- **RECORDS FOR THE EXERCISE**:
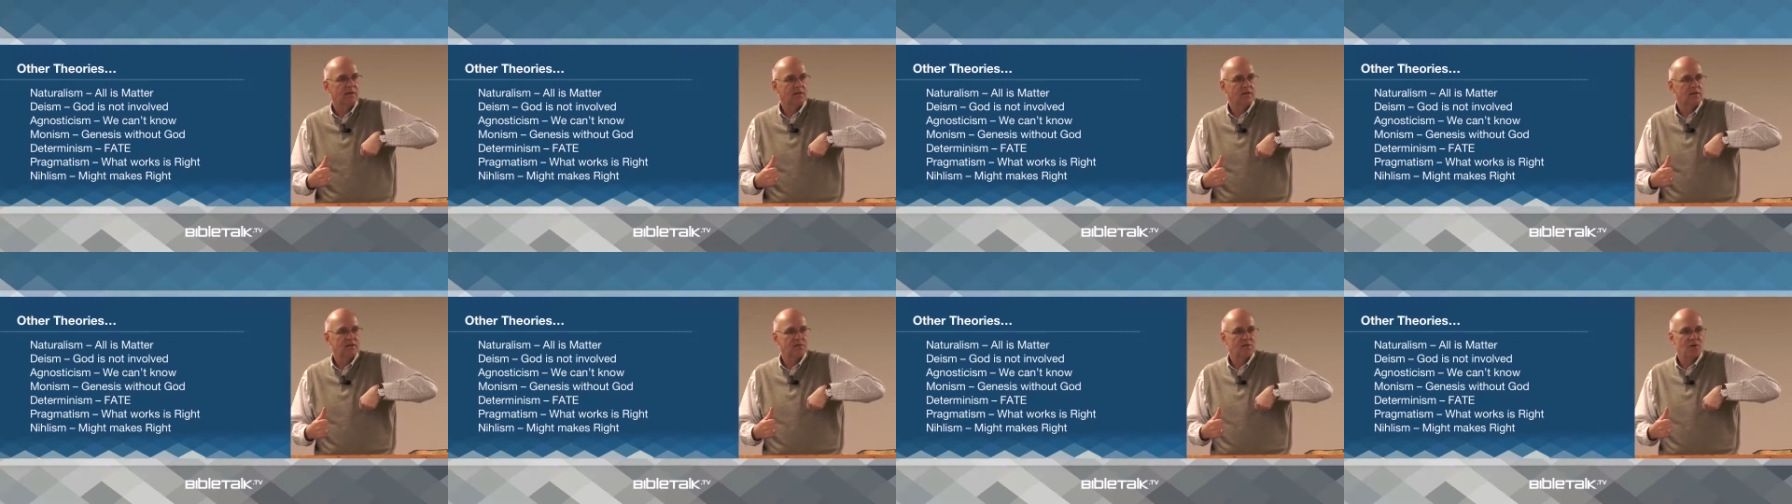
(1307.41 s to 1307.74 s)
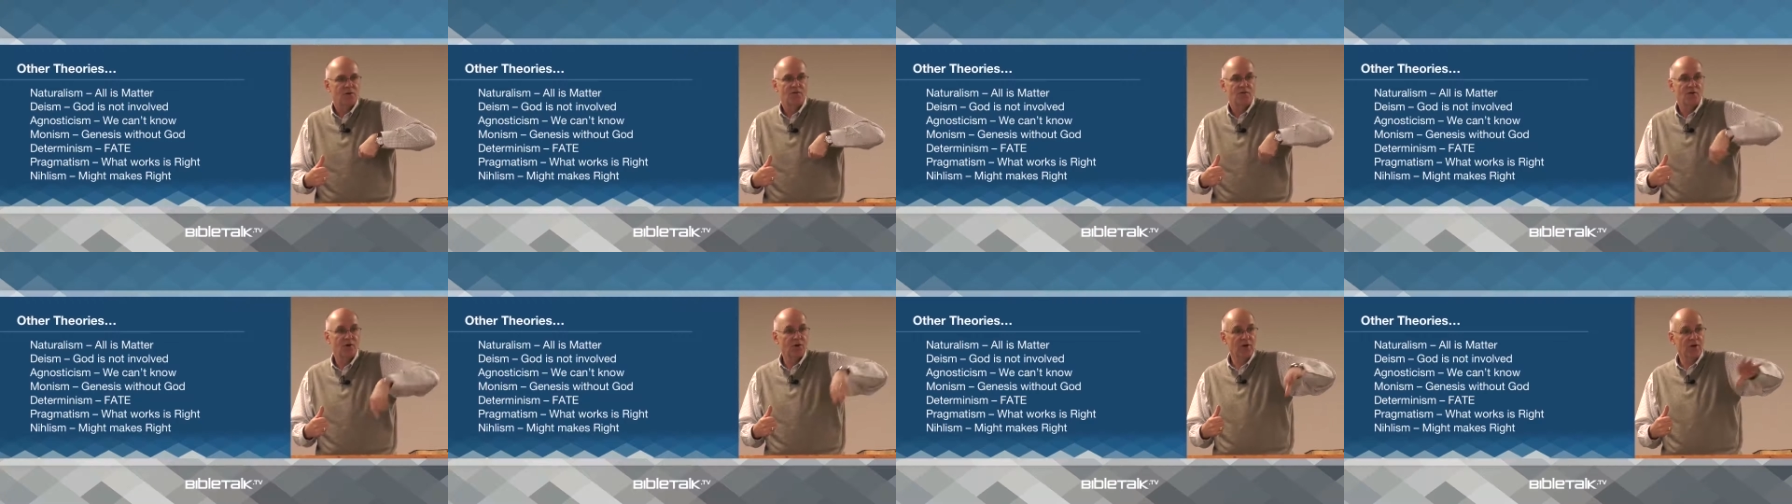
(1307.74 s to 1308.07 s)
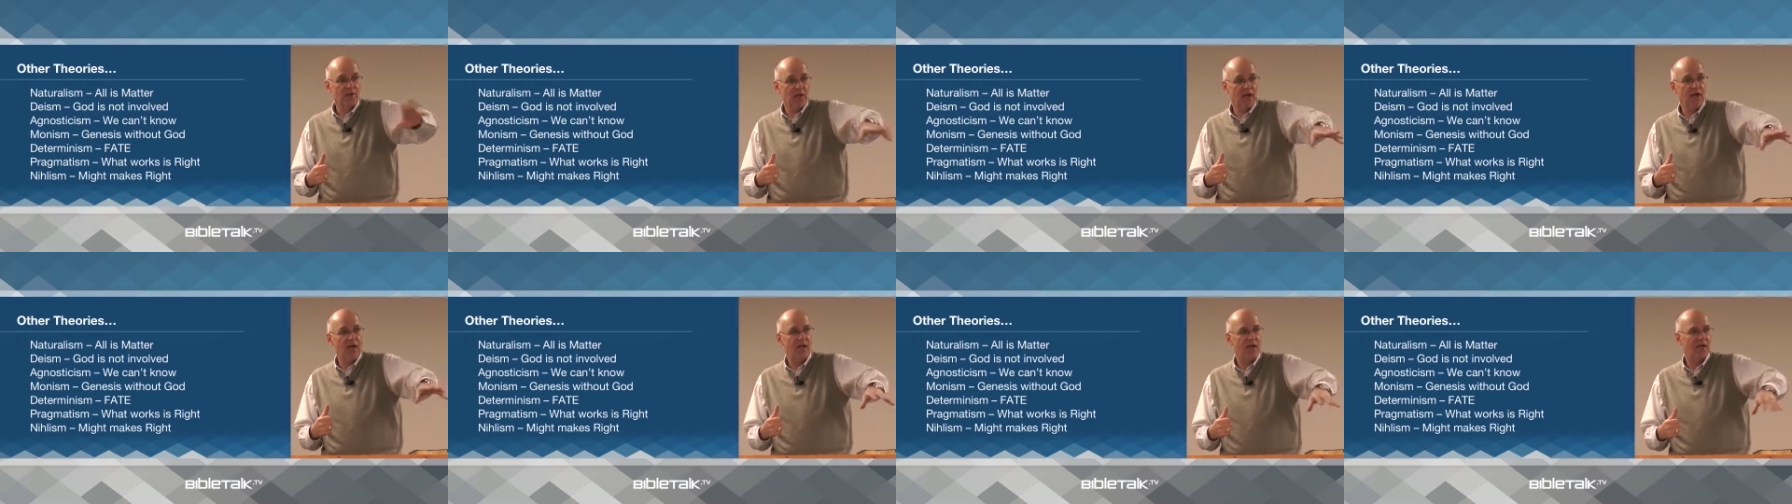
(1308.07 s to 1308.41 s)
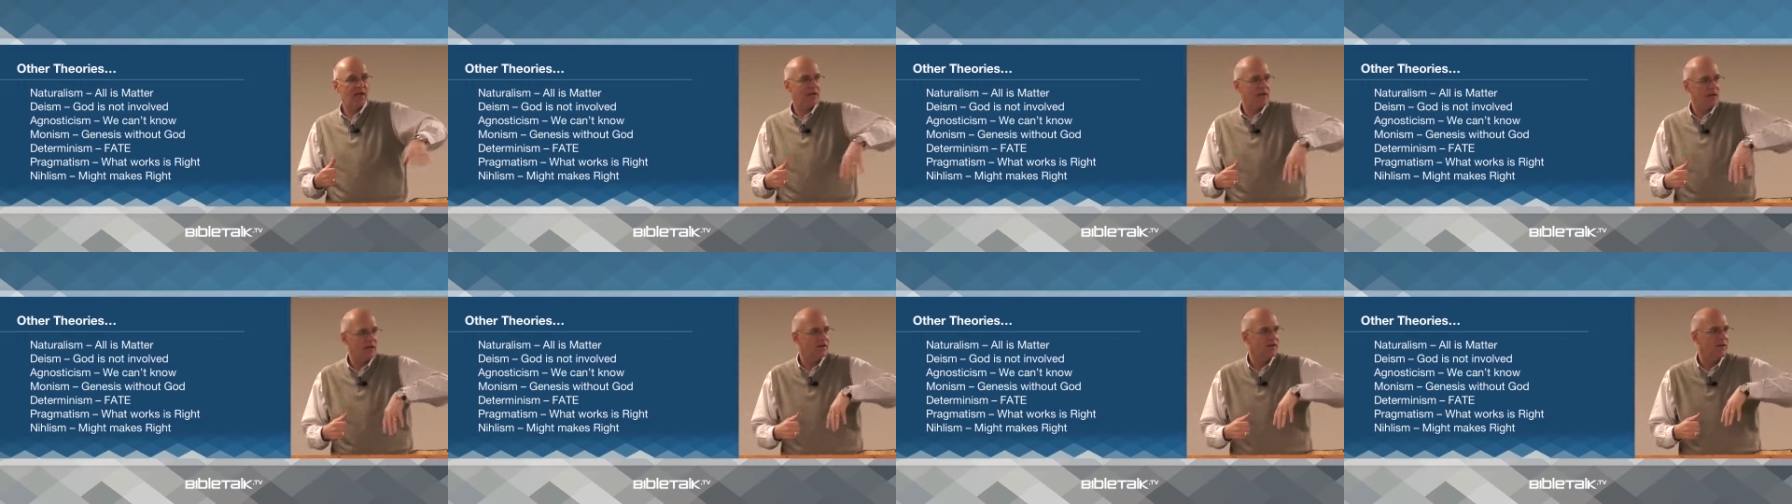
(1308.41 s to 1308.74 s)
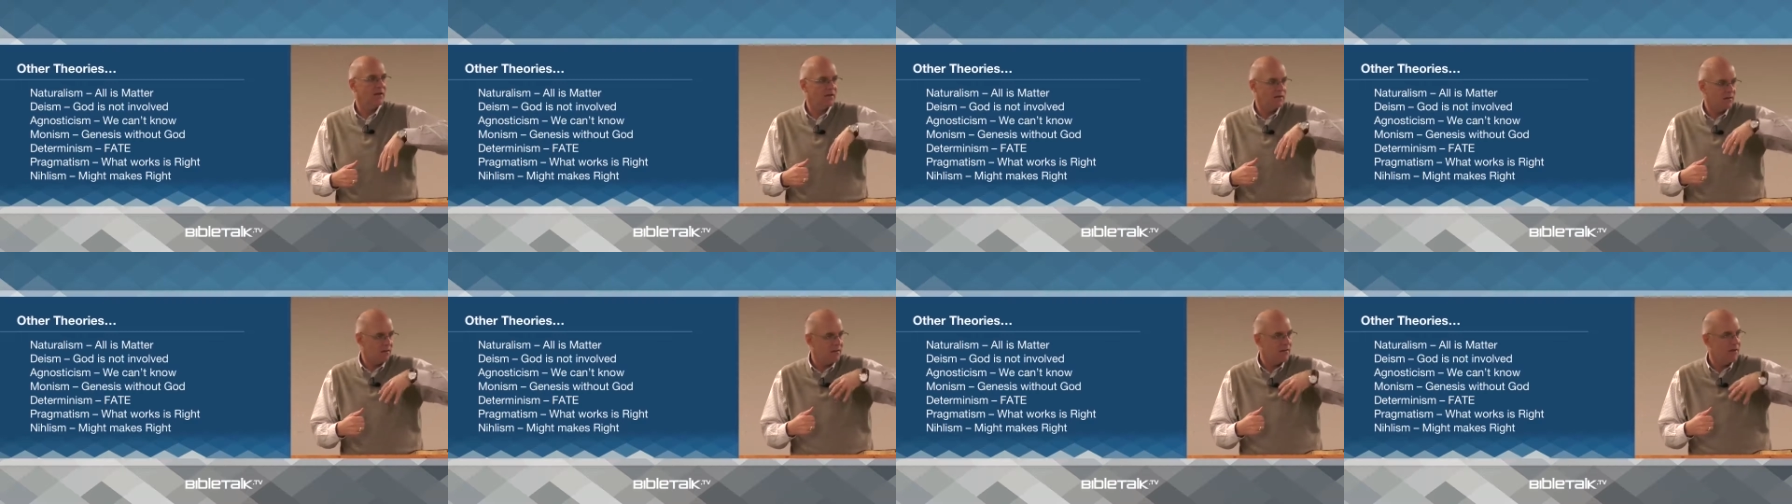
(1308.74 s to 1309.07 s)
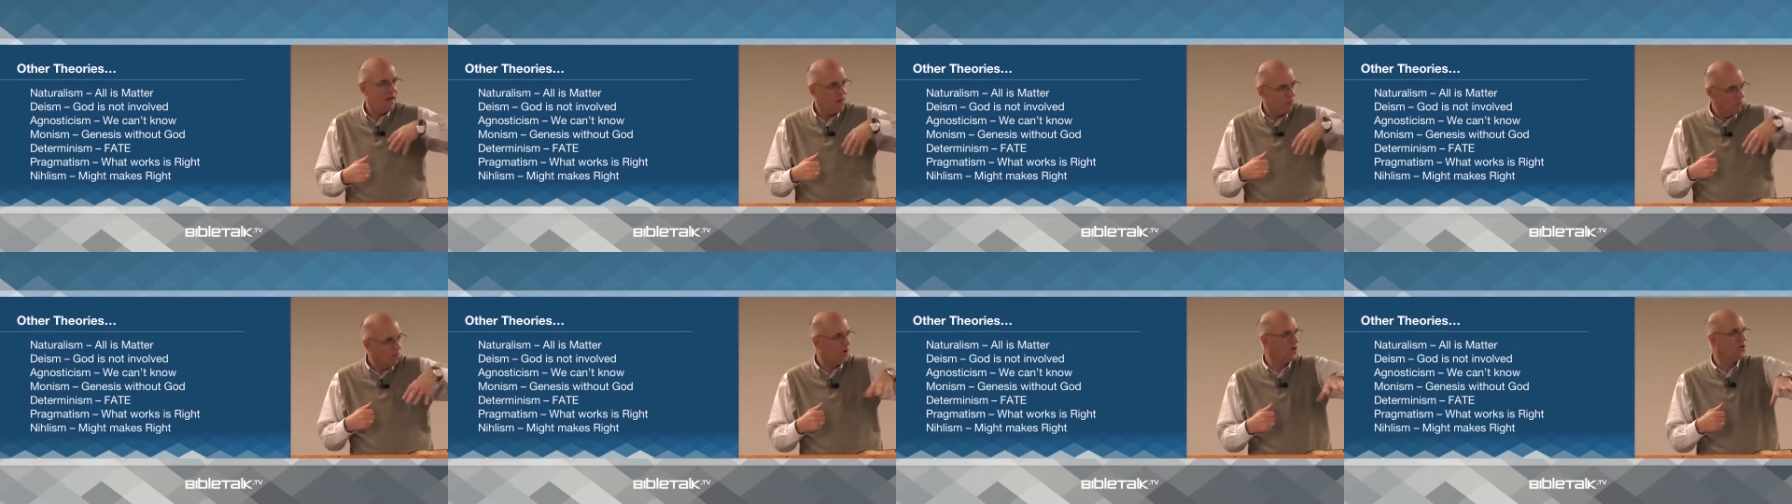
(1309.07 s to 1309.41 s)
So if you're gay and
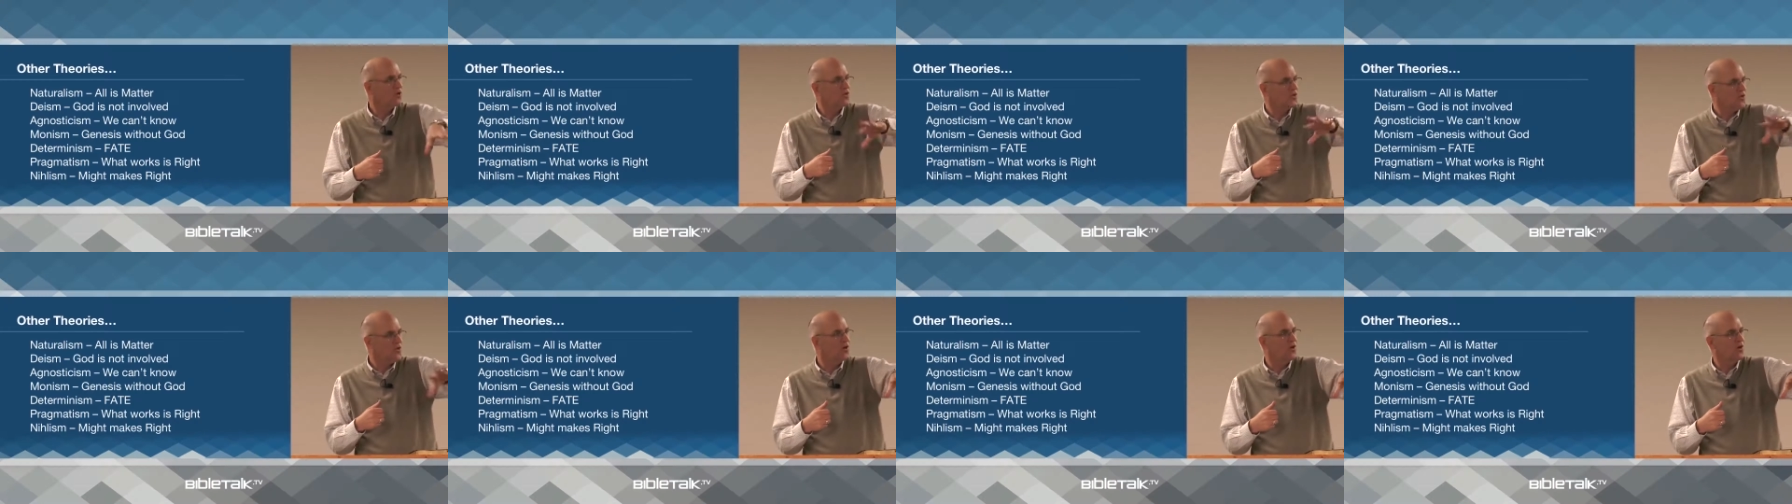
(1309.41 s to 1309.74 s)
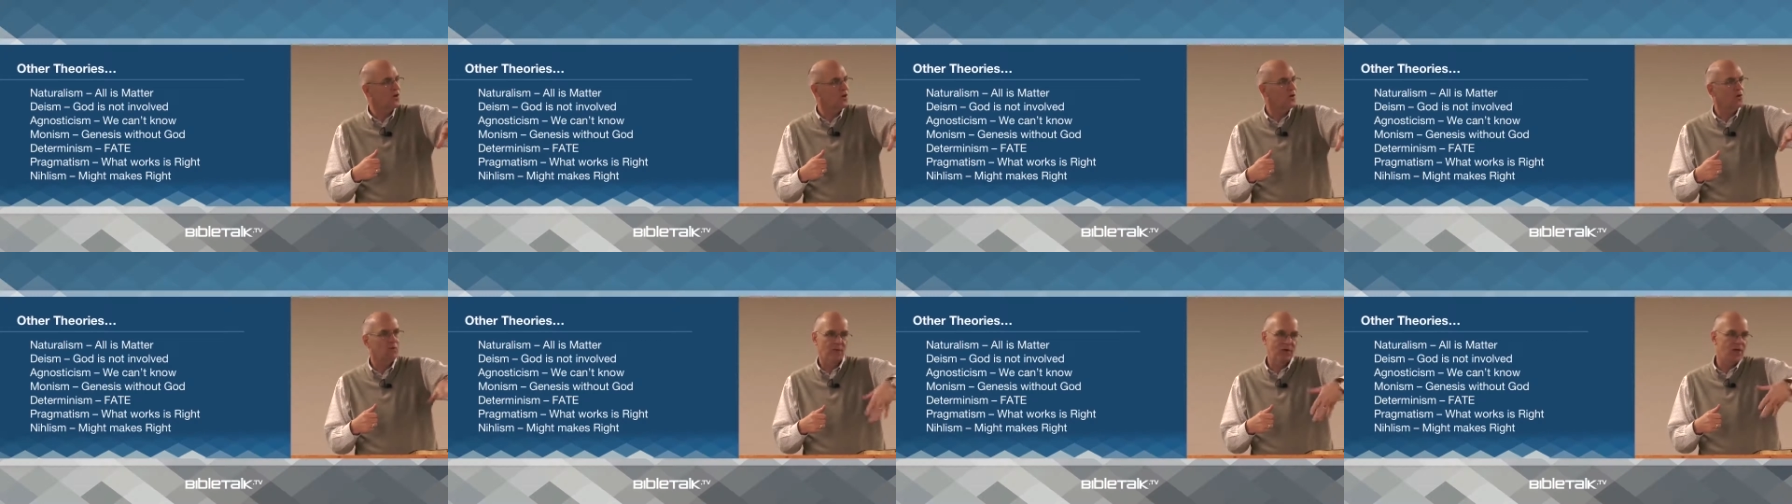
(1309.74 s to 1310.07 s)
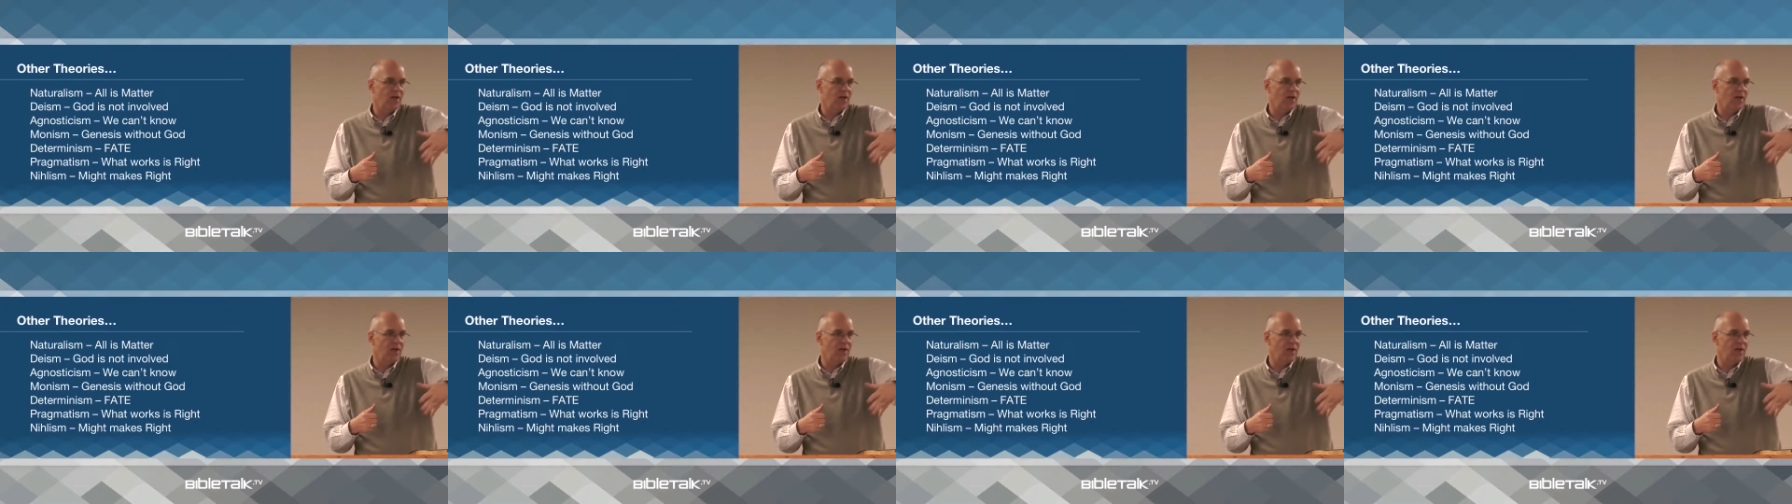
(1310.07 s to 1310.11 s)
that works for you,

- **EXERCISE REQUIREMENTS**: Here the job is to repeat the entries verbatim while leaving all pictures out.

- **EXERCISE SOLUTION**:
(1307.41 s to 1307.74 s)
(1307.74 s to 1308.07 s)
(1308.07 s to 1308.41 s)
(1308.41 s to 1308.74 s)
(1308.74 s to 1309.07 s)
(1309.07 s to 1309.41 s)
So if you're gay and
(1309.41 s to 1309.74 s)
(1309.74 s to 1310.07 s)
(1310.07 s to 1310.11 s)
that works for you,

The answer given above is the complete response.